И еще Большая Рита не красотка. Ее внешность не бросается в глаза. Наверное, я не должна обращать внимания на такие вещи. Но для меня это важно. Я всю жизнь вижу, как люди смотрят на мамино лицо, потом переводят взгляд на меня и делают вывод, что мне ее красота не досталась. Красивые люди ждут, что ты заметишь их, и никогда не замечают тебя самого. Я сразу поняла, что Большая Рита все замечает. У нее большие глаза цвета мокрого пляжа. И еще мне понравилось ее простое имя: оно навевало мысли о ресторанчиках с мороженым и о картошке в газетных свертках – обо всем, что мне запрещают есть. («Пока лучше не надо, подождем, пока ты растеряешь свой щенячий жирок, милая», – говорит мама, которая вечно следит за фигурой. И за своей, и за моей.) Я бы хотела такое имя, как у нее. Ненавижу всем повторять, как меня зовут, и диктовать по буквам. И еще Гера – греческая богиня, покровительница брака – это даже не смешно. Но в первую очередь Большая Рита нравится мне потому, что я нравлюсь ей. Когда папа в шутку сказал, что ко мне приходится привыкать, как к брюссельской капусте, она шепнула мне, прикрыв рот рукой: «Это мой любимый овощ». Кажется, никто еще не говорил мне таких добрых слов. В отличие от других нянь, она водит нас в город, в музеи и галереи, или копаться в грязи на берегу Темзы, где мы собираем крошечные замызганные сокровища, с чавкающим звуком месим подошвами ил и морозим пальцы в воде, пахнущей металлом. Пока не отмоешь свои находки в раковине, не узнаешь, что тебе попалось.

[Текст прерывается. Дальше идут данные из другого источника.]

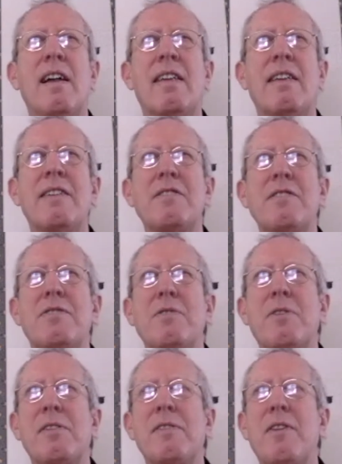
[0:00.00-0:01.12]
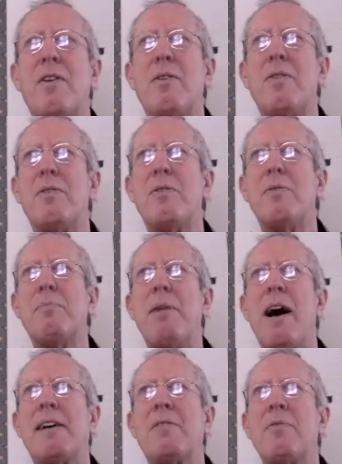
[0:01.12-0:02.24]
this is sort of the whole
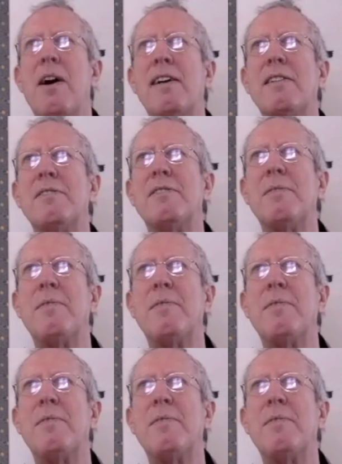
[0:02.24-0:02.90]
background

В тот вечер все было как обычно. Нас обеих переполняло радостное волнение. Я не могла заснуть и попросила еще раз рассказать мне про стеклянную коробку с растениями. Присев на краешек моей кровати, она принялась тихим, мягким голосом объяснять, что террариумы раньше называли ящиками Уорда и предназначались они для того, чтобы люди могли выращивать растения в загрязненном лондонском воздухе и брать их в далекие путешествия, и что это изобретение навсегда изменило ботанику и облик садов Кью, а потом, когда мои веки потяжелели, а голова заполнилась папоротниками, Рита умолкла и укрыла меня простыней – для одеяла было слишком жарко.

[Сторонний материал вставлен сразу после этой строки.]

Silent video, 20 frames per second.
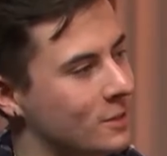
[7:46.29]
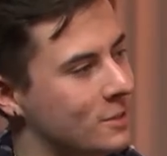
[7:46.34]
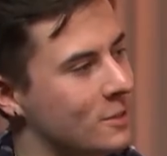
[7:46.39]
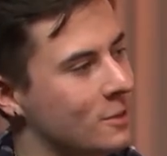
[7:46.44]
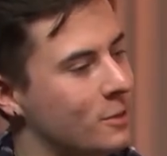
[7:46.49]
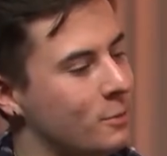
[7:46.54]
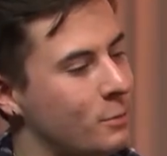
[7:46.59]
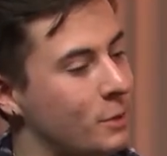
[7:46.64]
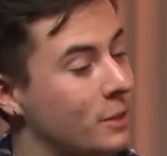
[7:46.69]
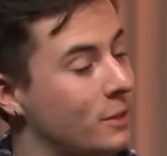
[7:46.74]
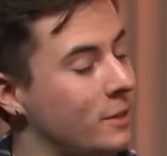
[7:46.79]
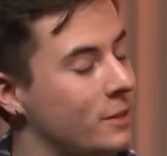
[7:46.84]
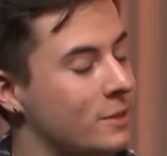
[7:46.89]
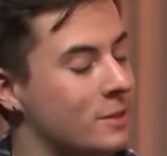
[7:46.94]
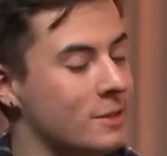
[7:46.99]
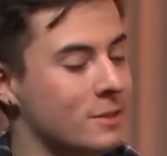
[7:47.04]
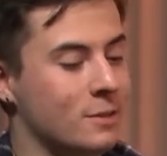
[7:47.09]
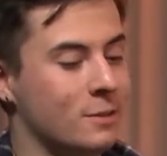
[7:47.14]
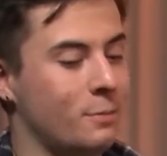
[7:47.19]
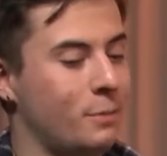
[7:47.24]
So the Middle East
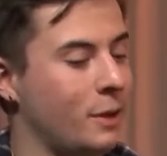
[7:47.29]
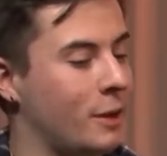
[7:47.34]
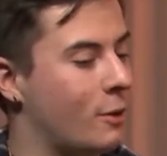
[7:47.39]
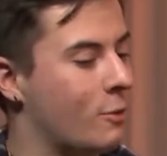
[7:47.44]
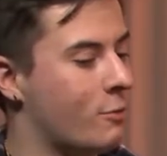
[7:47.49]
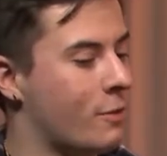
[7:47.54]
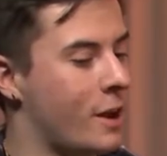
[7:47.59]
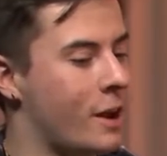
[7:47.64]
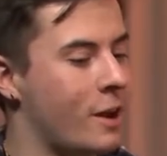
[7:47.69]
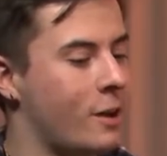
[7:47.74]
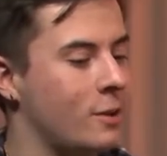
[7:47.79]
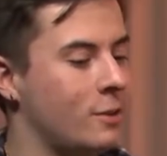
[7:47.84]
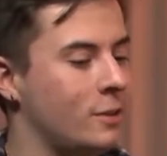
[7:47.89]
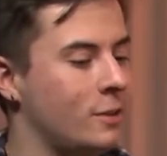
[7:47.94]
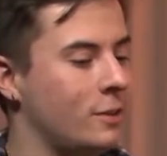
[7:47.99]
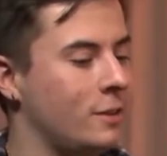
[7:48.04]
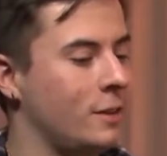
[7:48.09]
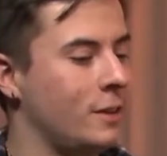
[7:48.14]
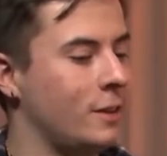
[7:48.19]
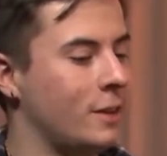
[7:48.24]
is the big crowd
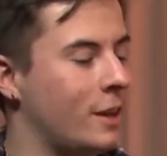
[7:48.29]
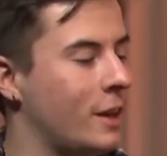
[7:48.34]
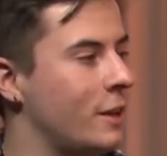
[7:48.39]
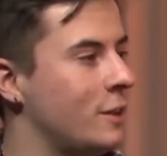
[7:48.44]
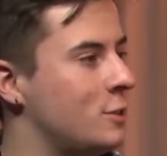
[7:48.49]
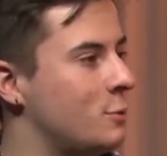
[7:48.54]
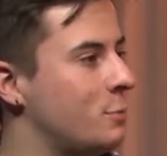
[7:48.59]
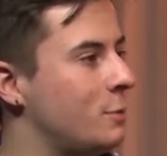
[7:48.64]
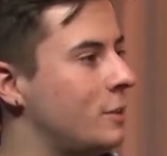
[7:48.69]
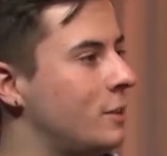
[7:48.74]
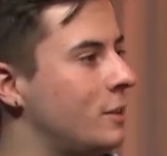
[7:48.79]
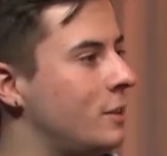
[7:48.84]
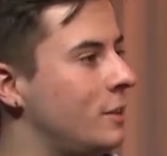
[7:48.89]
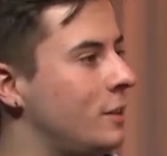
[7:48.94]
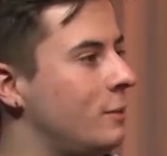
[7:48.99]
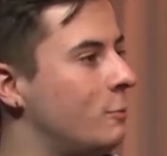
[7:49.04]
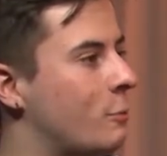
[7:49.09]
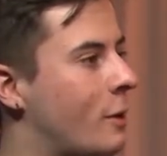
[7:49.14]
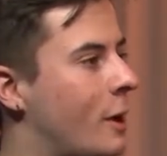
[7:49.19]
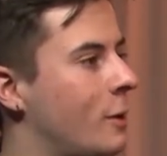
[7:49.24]
and the engagement,
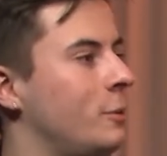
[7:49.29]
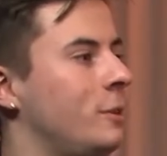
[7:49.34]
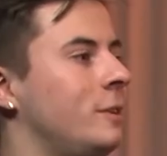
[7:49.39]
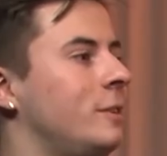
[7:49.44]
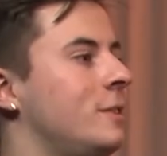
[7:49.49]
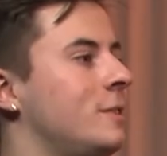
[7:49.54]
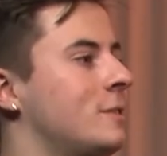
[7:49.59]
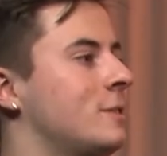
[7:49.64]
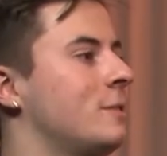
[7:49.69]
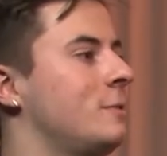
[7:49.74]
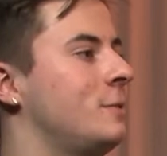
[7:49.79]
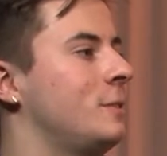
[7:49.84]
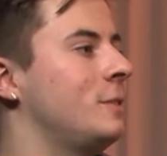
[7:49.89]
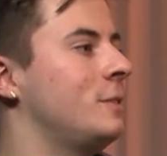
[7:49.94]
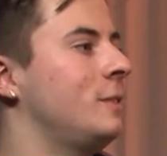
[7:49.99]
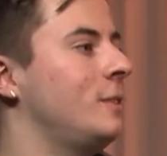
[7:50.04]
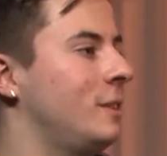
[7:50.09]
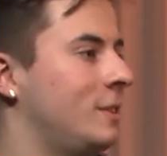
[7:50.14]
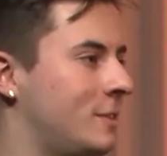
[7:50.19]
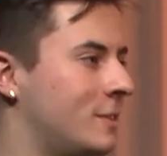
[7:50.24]
the rowdiness of it
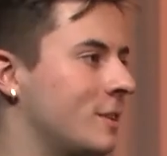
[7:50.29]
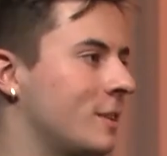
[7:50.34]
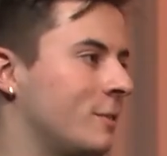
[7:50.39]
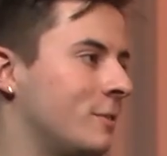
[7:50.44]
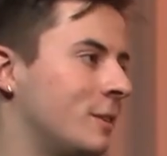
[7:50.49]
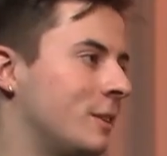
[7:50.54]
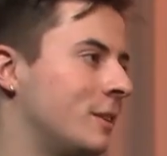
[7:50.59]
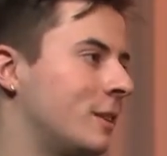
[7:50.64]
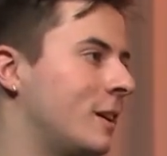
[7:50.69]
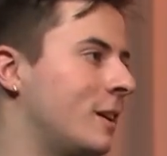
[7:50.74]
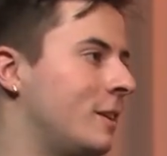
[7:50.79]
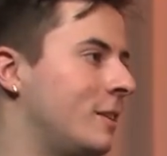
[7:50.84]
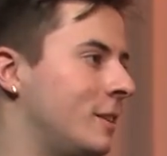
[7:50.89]
and stuff like that.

Я проснулась в душной темноте. Меня разбудили леденящие кровь крики, разносившиеся этажом ниже. Мама умирала. Я спрятала голову под подушку и подумала: будь что будет, только бы побыстрее, чтобы ей больше не было больно. Большая Рита заглянула проверить, как я, и сказала, что утром в колыбельке уже будет лежать чудесная малышка. Но, когда она поправила прядку, упавшую мне на лицо, я почувствовала, что ее пальцы дрожат.
Через час я открыла окно и встала на колени, уперев подбородок в подоконник и уставившись на крыши, порозовевшие в лучах восходящего солнца. Так я и сидела, когда машина скорой помощи остановилась возле дома в том самом месте, где обычно тормозит с веселым лязгом молочный фургон, а потом акушерка сбежала вниз по ступенькам, и большой фонарь над дверью осветил сверток у нее в руках.
От шока у меня из головы вылетели все мысли, а потом меня вырвало. И я до сих пор ничего не помню. Я постоянно пытаюсь вспомнить, но не выходит: то, что я увидела, будто зачирикано ручкой, как лицо на фотографии. Папа говорит, что это к лучшему. Что бы я там ни увидела, это нужно забыть, а главное – помнить, что у меня всегда было излишне живое воображение. И никогда больше об этом не упоминать.